# TASK INSTRUCTIONS:
If a line of the data below holds the word "video", list it.

Saved entries:

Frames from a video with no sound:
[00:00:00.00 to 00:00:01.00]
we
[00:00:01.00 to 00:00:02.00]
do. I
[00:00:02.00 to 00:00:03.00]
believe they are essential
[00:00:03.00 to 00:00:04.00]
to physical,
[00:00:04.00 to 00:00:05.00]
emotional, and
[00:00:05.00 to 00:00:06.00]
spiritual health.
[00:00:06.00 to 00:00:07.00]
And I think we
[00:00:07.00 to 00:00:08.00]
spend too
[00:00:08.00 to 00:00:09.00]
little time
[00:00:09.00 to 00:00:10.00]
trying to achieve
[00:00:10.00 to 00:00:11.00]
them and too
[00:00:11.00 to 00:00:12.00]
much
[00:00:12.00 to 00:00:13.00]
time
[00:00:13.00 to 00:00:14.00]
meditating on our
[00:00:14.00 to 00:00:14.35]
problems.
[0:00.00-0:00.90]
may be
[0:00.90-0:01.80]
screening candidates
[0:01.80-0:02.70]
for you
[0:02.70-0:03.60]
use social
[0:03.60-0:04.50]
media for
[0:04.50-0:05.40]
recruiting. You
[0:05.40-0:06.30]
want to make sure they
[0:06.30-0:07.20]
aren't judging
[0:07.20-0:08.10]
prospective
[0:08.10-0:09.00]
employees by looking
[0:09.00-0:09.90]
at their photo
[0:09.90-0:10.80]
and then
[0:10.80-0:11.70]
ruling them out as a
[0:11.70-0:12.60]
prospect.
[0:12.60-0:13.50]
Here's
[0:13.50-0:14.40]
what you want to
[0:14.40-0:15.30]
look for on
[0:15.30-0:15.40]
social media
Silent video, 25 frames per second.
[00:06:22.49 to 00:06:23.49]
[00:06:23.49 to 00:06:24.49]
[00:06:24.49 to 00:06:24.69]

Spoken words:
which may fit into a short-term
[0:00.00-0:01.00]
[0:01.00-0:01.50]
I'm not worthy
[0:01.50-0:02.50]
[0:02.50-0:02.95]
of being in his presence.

# EXERCISE RESPONSE:
Frames from a video with no sound:
Silent video, 25 frames per second.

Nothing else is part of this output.